With respect to Mr. Jackson’s ownership interest in SONY/ATV, the Court sided with the Estate, noting that Mr. Jackson had borrowed heavily against this asset during his lifetime, giving away significant bargaining rights to obtain that cash necessary to sustain his lifestyle needs. The Court further explained that both the IRS expert at trial and the IRS examiner failed to consider these items in conjunction with their determinations of value, set at nearly $206.3 million and just over $469 million, respectively. As a result of the IRS’s failure to consider these items, the Court dismissed their valuations and sided again with the Estate, agreeing with the expert’s determined a value of $0 for that asset. This decision was a major defeat for the IRS.
The IRS did gain somewhat of a victory in consideration of the value of the final Estate asset under dispute – Mr. Jackson’s ownership interest in Mijac. At trial, the Estate expert determined a value of just over $2.2 million, while the IRS expert set the amount at nearly $114.3 million (almost double the $58.5 million valuation established earlier by the IRS examiner). In its decision, the Court ruling was more in line with the value determined by the IRS expert, setting the value at $107.3 million for this asset.
Total Asset Values
In total, the Court found the three disputed assets to be worth approximately $111.5 million.

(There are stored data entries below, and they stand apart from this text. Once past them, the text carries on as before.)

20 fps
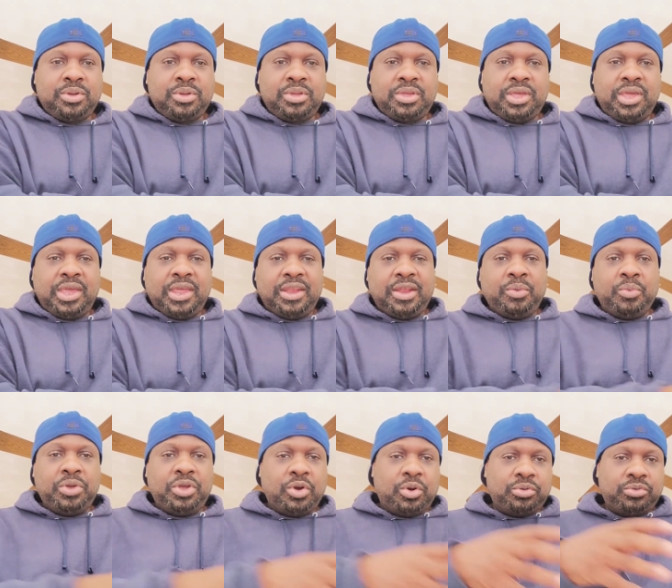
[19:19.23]
and then
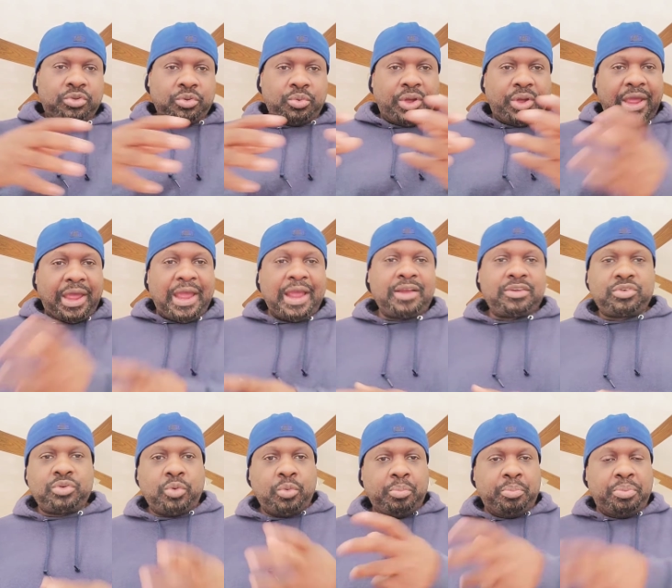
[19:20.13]
we go do an
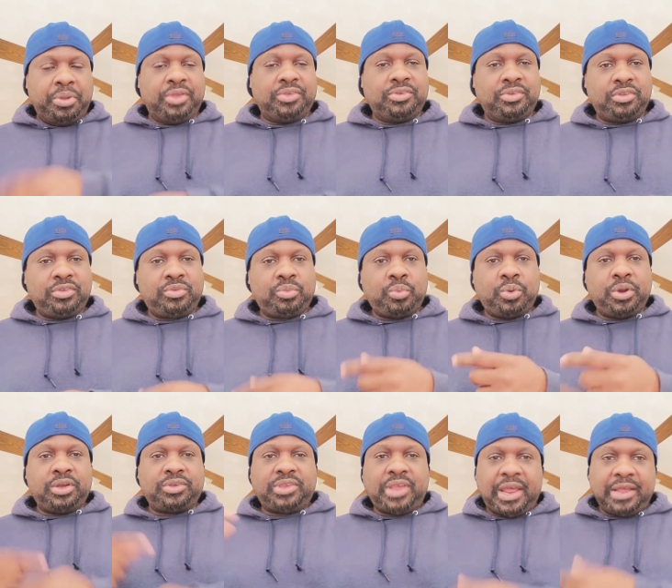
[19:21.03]
actual business where
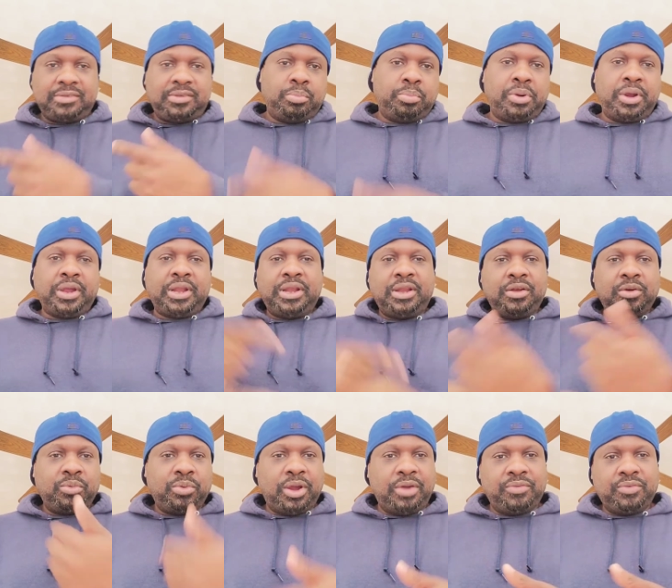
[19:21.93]
it's actually bringing in the
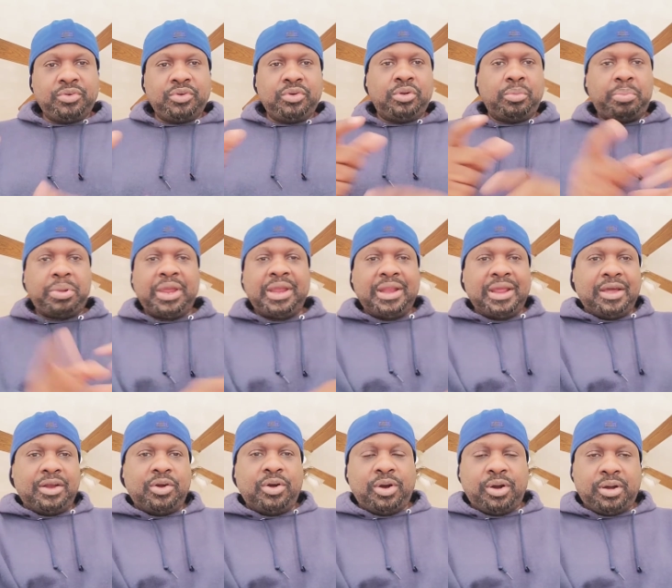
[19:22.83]
revenue to pay
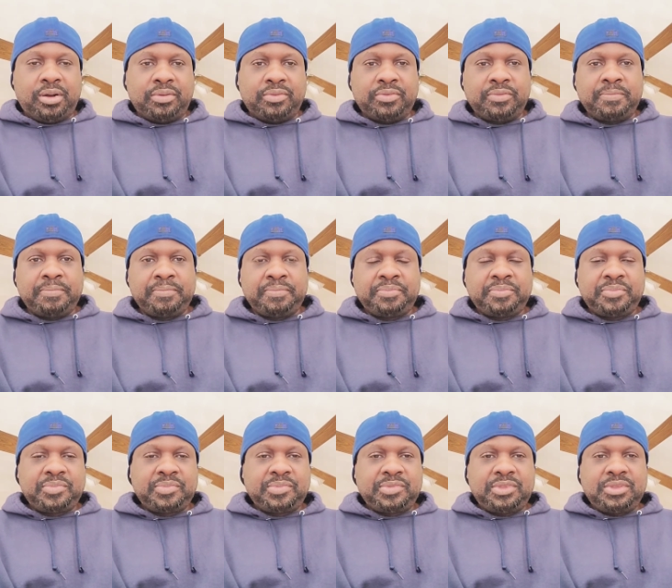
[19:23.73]
that off
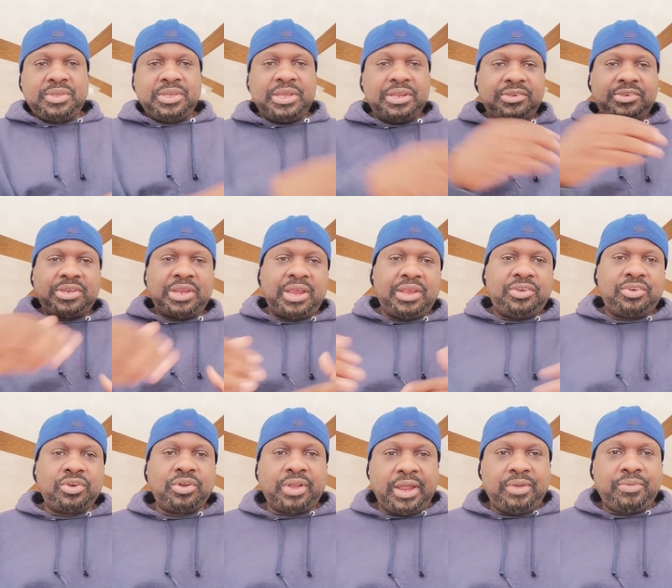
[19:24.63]
and change
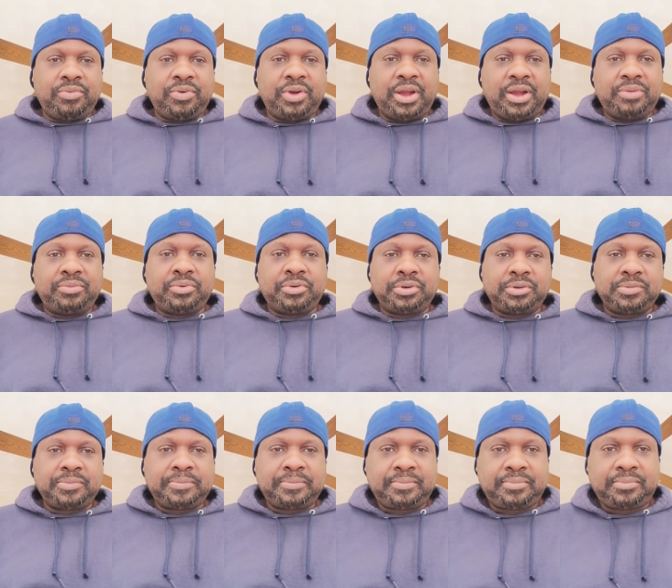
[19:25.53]
your life forever.
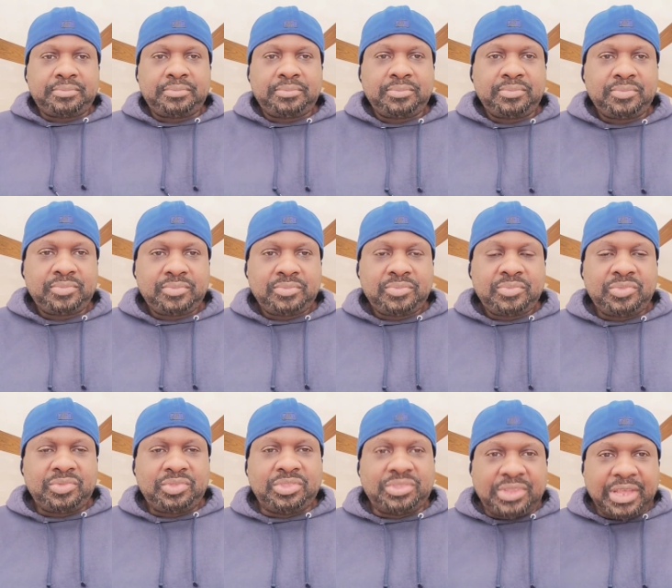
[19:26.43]

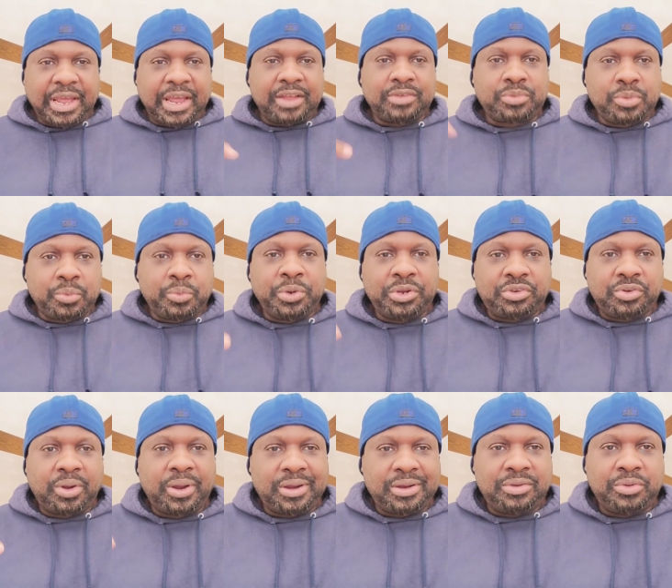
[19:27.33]
That's what we're
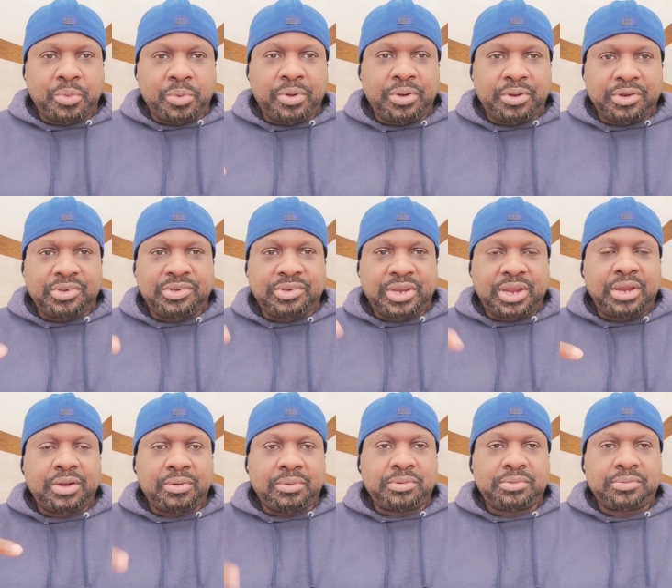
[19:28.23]
trying to do on this channel.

This figure was still far more than the Estate’s determination of $5.3 million, but less than a quarter of the nearly $482 million valuation sought by the IRS. At the top federal estate tax rate of 45% in 2009 (not considering any state tax implications), the tax savings to the Estate as a result of this decision were in excess of $166 million.
Additional Penalties Due
After its examination of the estate tax return, which determined an Estate value of nearly $962 million, the IRS assessed an additional approximately $200 million in penalties due to understatement of value. The Court denied these penalties, noting that the Estate had taken steps necessary to correctly value some of the assets and had relied on reputable experts to determine appropriate value of the assets under challenge. This decision was also a big win for the Estate.
Points to Take Away from this Decision
An unfortunate element in this proceeding was the IRS expert’s total disregard for professional standards governing work performed by valuation specialists. In this case, it appears that the IRS expert was not acting independently or objectively but, rather, that he acted purely as an advocate for the IRS. It is disheartening to realize that this professional, as well as the entire IRS valuation group leadership team who were involved in this case, moved forward with these value assertions despite the fact that such action compromised professional standards and generally accepted valuation protocols. It is concerning that the IRS would take this road, knowing that their primary responsibility is enforcement of the tax laws and not the generation of revenue outside the reach of those laws.